工业技术和政治理论之间的冲突,带给19世纪一个灾难性的结局。机器生产、铁路、电报以及战争艺术的提高,促进了组织的发展,也使得那些掌握了经济和政治指挥权的人的权力变得更大。皮尔庞特·摩根和威廉二世可以比薛西斯、拿破仑或者过去时代的任何伟人都更迅速、更大规模地调动人类的力量。但是,有效的政治思想并没有跟上日益集中的权力的步伐:理论成功地塑造了制度,但在君主制和竞争性民主之间,理论仍有分歧。前者本质上是前工业化时代的,后者仅适合于工业化的最早阶段。在西方国家,真正的政府形式是财阀统治,但这一形式尚未得到承认,而且尽可能地不让公众知道。
1815年时控制了欧洲的正统原则,继续被三个东方帝国的政府所接受,直到它们在1917年、1918年垮台。通过联盟,这些国家强大到足以将它们的体制强加给欧洲,让欧洲在1815年至1848年期间享受了和平,也忍受了专制统治。然后进入了一个时期,其间尽管它们仍是友邦,但再也不能维持和平。最后,由于各种原因,其中主要是斯拉夫人的民族主义,这些国家陷入了冲突,其结果是在第一次世界大战结束时,正统原则作为一种政治原则从世界上消失。
整个世纪的政治变革都受到两种思想体系的启发,即自由主义和激进主义。其中,自由主义起源于18世纪,曾经激发了美国和法国的革命。它主张自由,包括个人自由和国家自由,政府干预越少越好;事实上,政府的职能已经被许多自由主义者缩减到预防犯罪。在农业社会,自由主义成功地创造了稳定的条件和相当满意的人口;但它对工业化社会的工薪阶层的贡献微乎其微,因为它的哲学无法遏制个人手中的经济实力。在欧洲和美洲的每个国家以及日本和中国,它成功地建立了议会,后者或多或少地掌握了权力;但在世界上许多地方,由此产生的好处并不十分明显。

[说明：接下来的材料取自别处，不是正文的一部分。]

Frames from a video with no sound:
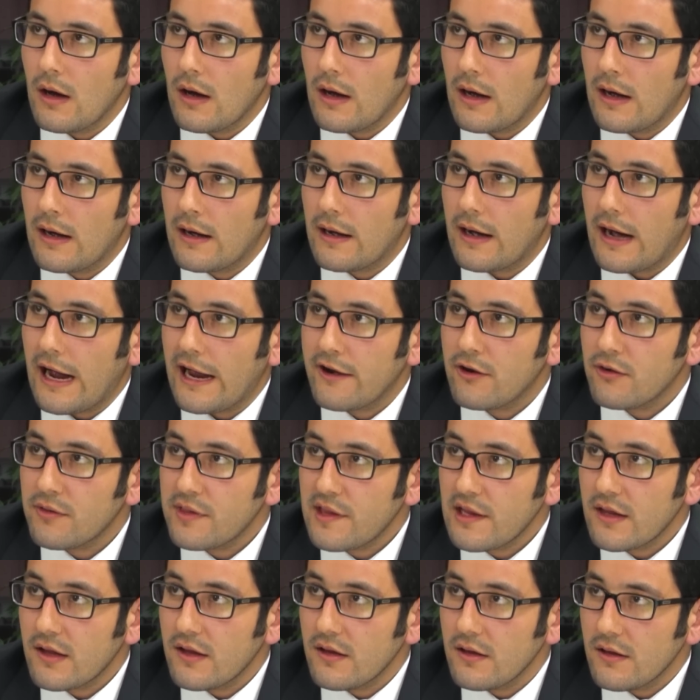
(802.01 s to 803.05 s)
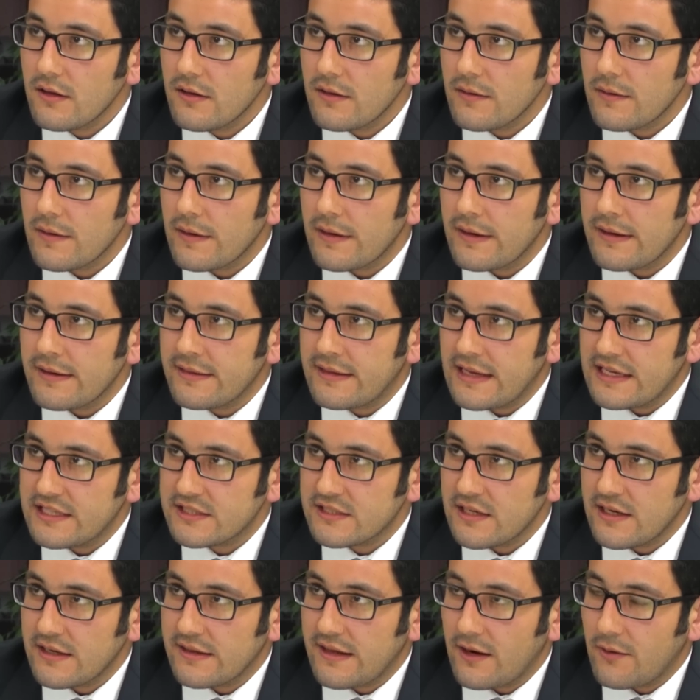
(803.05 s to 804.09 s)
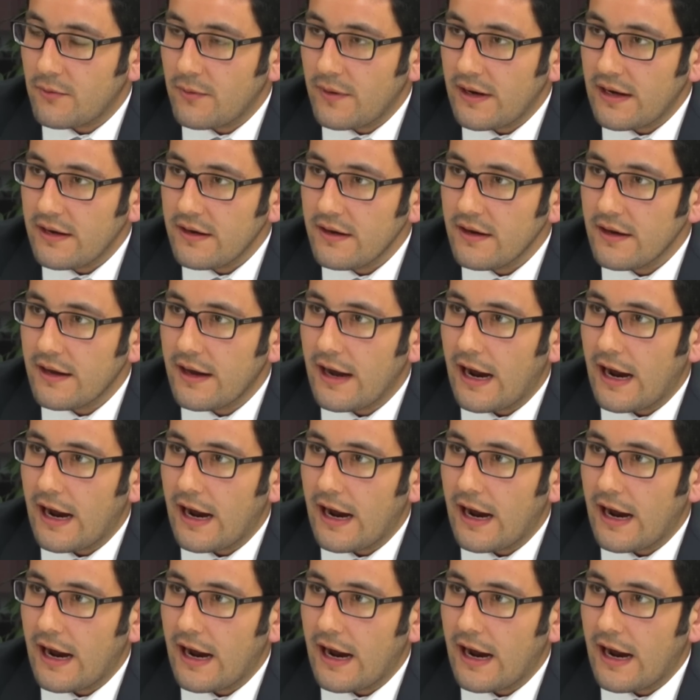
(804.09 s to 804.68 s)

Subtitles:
I don't think they see it that way.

自由主义信条中最有效的部分是民族原则。在那些坚持正统原则的人看来,国家是君主的私有财产;但自由主义者极力主张,应依据居住者的意愿确定边界。自由主义者抗议在梅特涅占主导时发生的各大国对革命的镇压,认为每个国家都应该是完全自由的,不应该期望能忍受来自外部的干扰。由此,他们摧毁了在维也纳会议上建立的国际政府的萌芽。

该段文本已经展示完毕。